Your baby, your "baby brain"

Stress during pregnancy increases the risk of schizophrenia in children. If that worries you, maybe you'll forget about it soon.

Published February 7, 2008 10:34PM (EST)

This Newsweek interview with Dr. Maurice Druzin is packed with enough stress-inducing hormones to make a pregnant mother swear off the media and her evening cocktail. Druzin is the researcher who found that traumatic events in a pregnant mother's life can raise the baby's risk of developing schizophrenia. But even if you're not pregnant, the study is still interesting: It offers more evidence that what happens in the womb can take its toll decades later in life.

The researchers looked at the records of 1.38 million Danish women, identified those who had a relative who died or fell ill just before or during their pregnancy and then watched all the offspring to see who developed schizophrenia. The wince-inducing findings, published this week in the Archives of General Psychiatry, indicated that intense maternal stress during pregnancy raised children's risk of schizophrenia by 67 percent.

When asked how pregnant women should deal with the constant stream of horrifying data, Druzin's recommendations were reasonable: do everything in moderation (except cigarettes and alcohol), mitigate stress through exercise and don't worry about the ill effects of stress you can't control. But all this news about how fetal development can affect our long-term mental and physical health is enough to raise women's cortisol levels and keep them there.
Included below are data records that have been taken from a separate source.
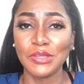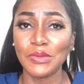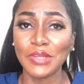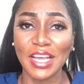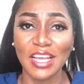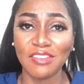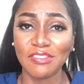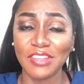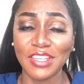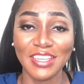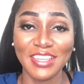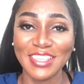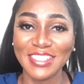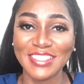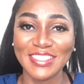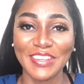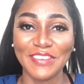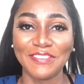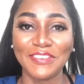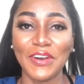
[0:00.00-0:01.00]
have a
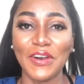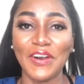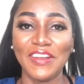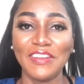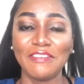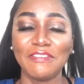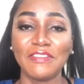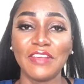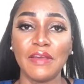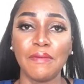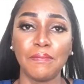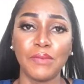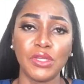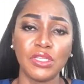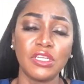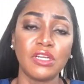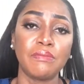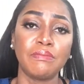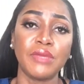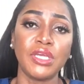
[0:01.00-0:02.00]
list of all of them, but
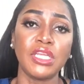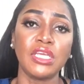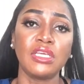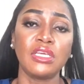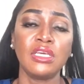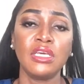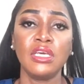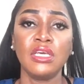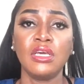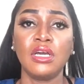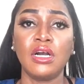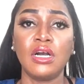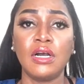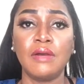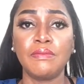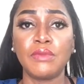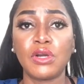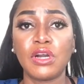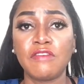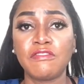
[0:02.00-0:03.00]
there are many
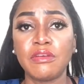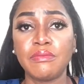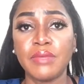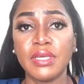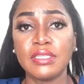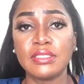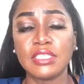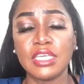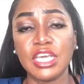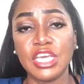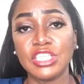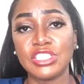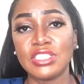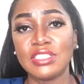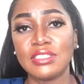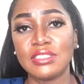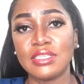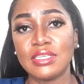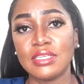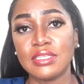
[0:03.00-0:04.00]
government
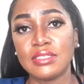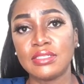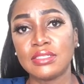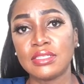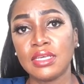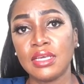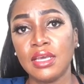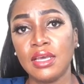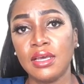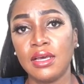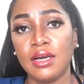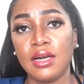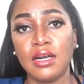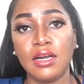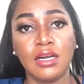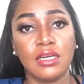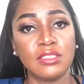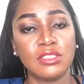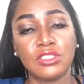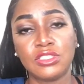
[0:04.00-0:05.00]
agencies
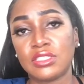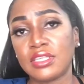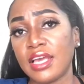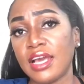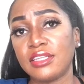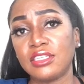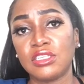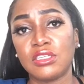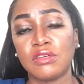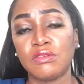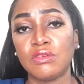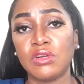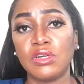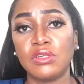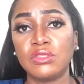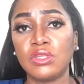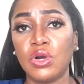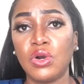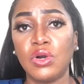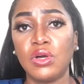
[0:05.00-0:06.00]
scattered
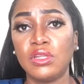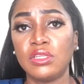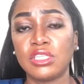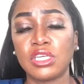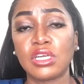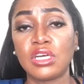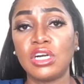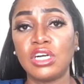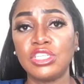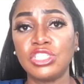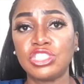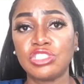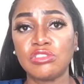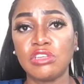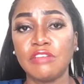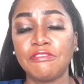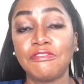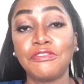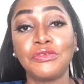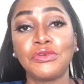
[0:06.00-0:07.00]
around all the country.
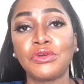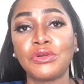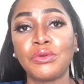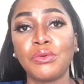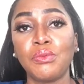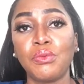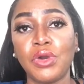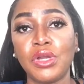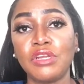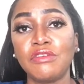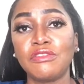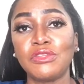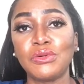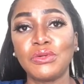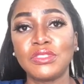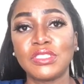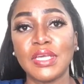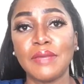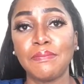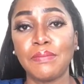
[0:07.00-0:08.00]
If you're one of
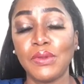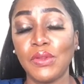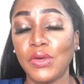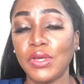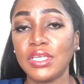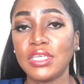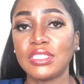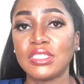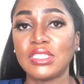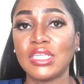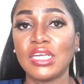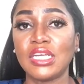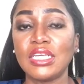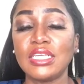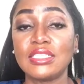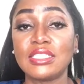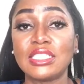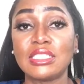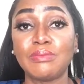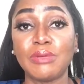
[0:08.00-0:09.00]
those employees, there
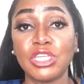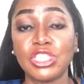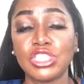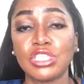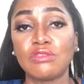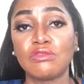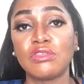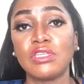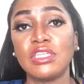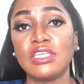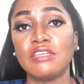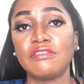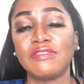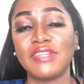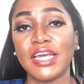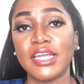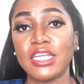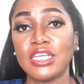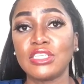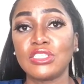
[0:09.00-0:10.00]
is special relief
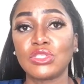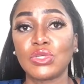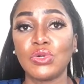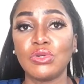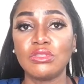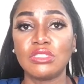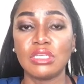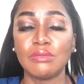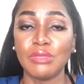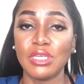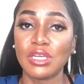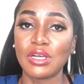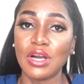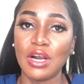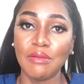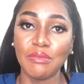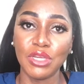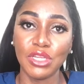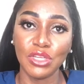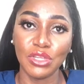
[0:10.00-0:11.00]
that is going to be
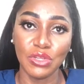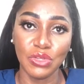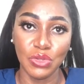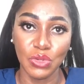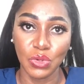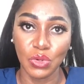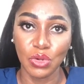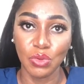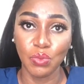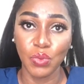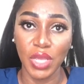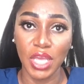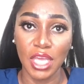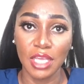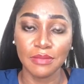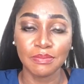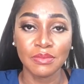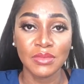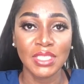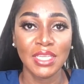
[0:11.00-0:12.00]
coming your
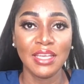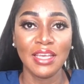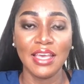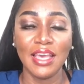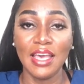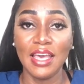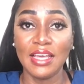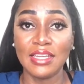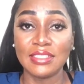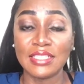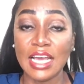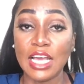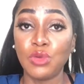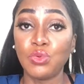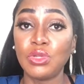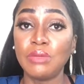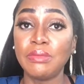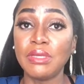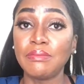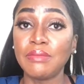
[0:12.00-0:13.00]
way. And I
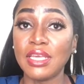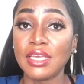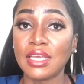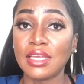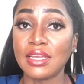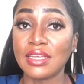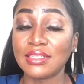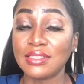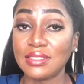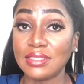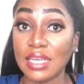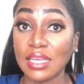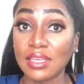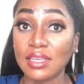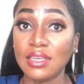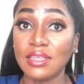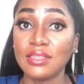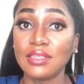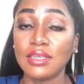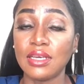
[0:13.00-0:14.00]
will be making a
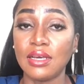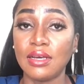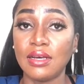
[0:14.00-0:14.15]
second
Luckily, the female body may have its own defense mechanism against information overload: memory loss. According to new research this month in the Journal of Clinical and Experimental Neuropsychology, the phenomenon of forgetfulness -- sometimes referred with an irritating wink as "baby brain" -- is real. In fact, the researchers who analyzed 14 international studies on memory in pregnant women discovered that memory impairment may occur for up to a year after giving birth and may amount to as much as the loss experienced by the average person between the ages of 20 and 60.

As usual, the researchers don't know why it happens, though they dosuggest it may be a combination of biological and environmental factors. Indeed, one would want to measure the effect of that special cocktail of sleep deprivation and anxiety that many pregnant women sip daily. At the very least researchers could form a control group of otherwise healthy men and women who stay up all night Googling how their diets, exercise levels and emotional states may send their loved ones to the hospital 30 years from now.


By Carol Lloyd

Carol Lloyd is currently at work on a book about the gentrification wars in San Francisco's Mission District.